You don't seem to understand that NBOMes are research chemicals and not "magical molecules." We don't know what the long term effects are, and there's a lot more cases popping up of people developing HPPD from this chem. 5HT2A receptor activation is known to cause psychosis given enough activations and time. 25i COMPLETELY agonizes this receptor. Is it really worth it?

I have no problem discussing this here, my problem with OP is exactly what Solipsis said:

"But it seems flawed to me that you still 'want to trip'. I've been frequenting this forum for a while now and a trend I often see is that people often don't accept the advice they get, probably because it is confronting."

You're just going from place to place expecting an answer that suits your needs, not listening to people telling you to stop doing drugs for awhile. Hell, supplementation is something I would shy away from. Let homeostasis do it's damn thing.

 

[bloodshed344]

bloodshed, the point about the phenethylamines is interesting - perhaps I should also mention that I have also taken MDMA twice to no effect (I had dilated pupils, literally nothing else), while my friends rolled balls. I may have a natural high tolerance but my serotonin system may also be fucked. Does this imply that the NBOME fucked my serotonin receptors so hard that all serotonin-affecting compounds will no longer work?
.

Yes, I definitely think it is related.
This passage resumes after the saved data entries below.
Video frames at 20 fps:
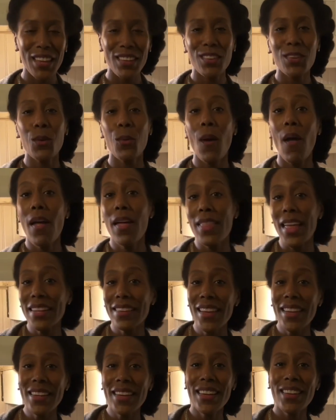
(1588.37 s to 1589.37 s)
So that's
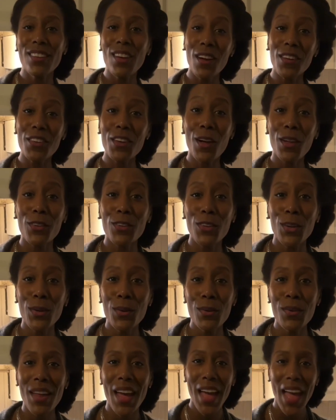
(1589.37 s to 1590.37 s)
it. Talk to y'all
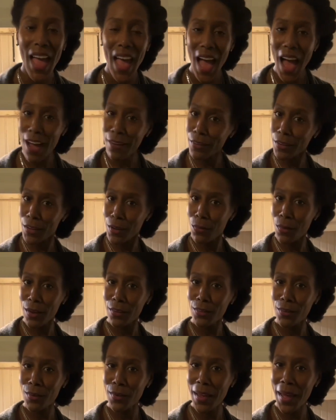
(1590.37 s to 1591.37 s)
soon. Have a good
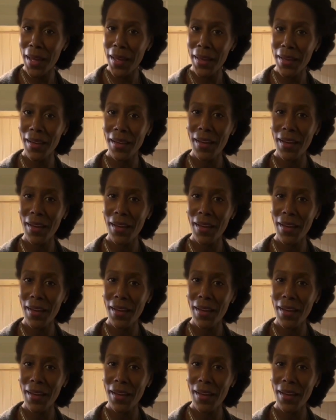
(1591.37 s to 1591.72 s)
rest of your day.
Remember that MDMA shouldn't diminish your nbome trips to any great extent (afaik) but the inverse could definitely be true. nbomes were literally designed to be super potent 5ht2a tolerance agonist assholes. That and the fact phenethylamines, NBOMES, and tryptamines all have different tolerance buildup.

Ha! I knew OP's post seemed familiar. /r/DrugNerds couldn't help you eh?

If you want to trip again try taking some dissociatives. Mix it up man.

dissociatives = non-serotinergic. Get some MXE, 3|4-Meo-PCP or something.

MXE is serotonergic if I recall correctly, or maybe that was just a popular rumor. 3-MeO-PCP is definitely serotonergic, and I think 4-MeO-PCP is as well.